**Description of the task:**
Each entry below is to be copied verbatim, with no line missing.
--- Data records Enclosed Below ---
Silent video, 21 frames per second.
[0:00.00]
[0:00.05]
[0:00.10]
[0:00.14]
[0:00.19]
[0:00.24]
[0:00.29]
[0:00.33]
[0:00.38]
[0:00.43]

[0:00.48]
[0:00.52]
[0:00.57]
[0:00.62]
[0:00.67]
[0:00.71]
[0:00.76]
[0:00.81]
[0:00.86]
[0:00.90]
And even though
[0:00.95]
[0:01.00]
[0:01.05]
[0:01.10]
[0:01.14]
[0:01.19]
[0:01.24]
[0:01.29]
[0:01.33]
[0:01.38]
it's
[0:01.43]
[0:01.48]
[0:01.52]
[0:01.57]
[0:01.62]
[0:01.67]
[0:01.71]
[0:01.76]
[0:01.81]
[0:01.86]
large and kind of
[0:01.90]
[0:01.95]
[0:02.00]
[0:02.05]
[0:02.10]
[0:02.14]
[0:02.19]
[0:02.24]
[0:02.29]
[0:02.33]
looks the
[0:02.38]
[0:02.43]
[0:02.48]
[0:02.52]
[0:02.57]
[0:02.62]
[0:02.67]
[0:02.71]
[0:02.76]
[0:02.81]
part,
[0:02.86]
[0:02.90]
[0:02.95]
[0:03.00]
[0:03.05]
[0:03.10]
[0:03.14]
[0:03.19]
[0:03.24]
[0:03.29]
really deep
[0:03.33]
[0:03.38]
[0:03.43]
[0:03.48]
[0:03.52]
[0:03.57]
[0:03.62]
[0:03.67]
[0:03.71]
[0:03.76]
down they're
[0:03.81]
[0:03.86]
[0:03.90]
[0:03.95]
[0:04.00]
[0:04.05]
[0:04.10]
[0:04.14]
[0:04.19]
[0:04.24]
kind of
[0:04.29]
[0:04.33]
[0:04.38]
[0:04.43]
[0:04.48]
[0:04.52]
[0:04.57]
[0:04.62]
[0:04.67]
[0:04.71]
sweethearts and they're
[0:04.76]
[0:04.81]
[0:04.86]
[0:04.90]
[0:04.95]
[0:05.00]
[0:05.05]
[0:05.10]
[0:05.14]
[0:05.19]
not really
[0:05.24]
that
--- End of Enclosed Data records ---
**Result of the exercise:**
Silent video, 21 frames per second.
[0:00.00]
[0:00.05]
[0:00.10]
[0:00.14]
[0:00.19]
[0:00.24]
[0:00.29]
[0:00.33]
[0:00.38]
[0:00.43]

[0:00.48]
[0:00.52]
[0:00.57]
[0:00.62]
[0:00.67]
[0:00.71]
[0:00.76]
[0:00.81]
[0:00.86]
[0:00.90]
And even though
[0:00.95]
[0:01.00]
[0:01.05]
[0:01.10]
[0:01.14]
[0:01.19]
[0:01.24]
[0:01.29]
[0:01.33]
[0:01.38]
it's
[0:01.43]
[0:01.48]
[0:01.52]
[0:01.57]
[0:01.62]
[0:01.67]
[0:01.71]
[0:01.76]
[0:01.81]
[0:01.86]
large and kind of
[0:01.90]
[0:01.95]
[0:02.00]
[0:02.05]
[0:02.10]
[0:02.14]
[0:02.19]
[0:02.24]
[0:02.29]
[0:02.33]
looks the
[0:02.38]
[0:02.43]
[0:02.48]
[0:02.52]
[0:02.57]
[0:02.62]
[0:02.67]
[0:02.71]
[0:02.76]
[0:02.81]
part,
[0:02.86]
[0:02.90]
[0:02.95]
[0:03.00]
[0:03.05]
[0:03.10]
[0:03.14]
[0:03.19]
[0:03.24]
[0:03.29]
really deep
[0:03.33]
[0:03.38]
[0:03.43]
[0:03.48]
[0:03.52]
[0:03.57]
[0:03.62]
[0:03.67]
[0:03.71]
[0:03.76]
down they're
[0:03.81]
[0:03.86]
[0:03.90]
[0:03.95]
[0:04.00]
[0:04.05]
[0:04.10]
[0:04.14]
[0:04.19]
[0:04.24]
kind of
[0:04.29]
[0:04.33]
[0:04.38]
[0:04.43]
[0:04.48]
[0:04.52]
[0:04.57]
[0:04.62]
[0:04.67]
[0:04.71]
sweethearts and they're
[0:04.76]
[0:04.81]
[0:04.86]
[0:04.90]
[0:04.95]
[0:05.00]
[0:05.05]
[0:05.10]
[0:05.14]
[0:05.19]
not really
[0:05.24]
that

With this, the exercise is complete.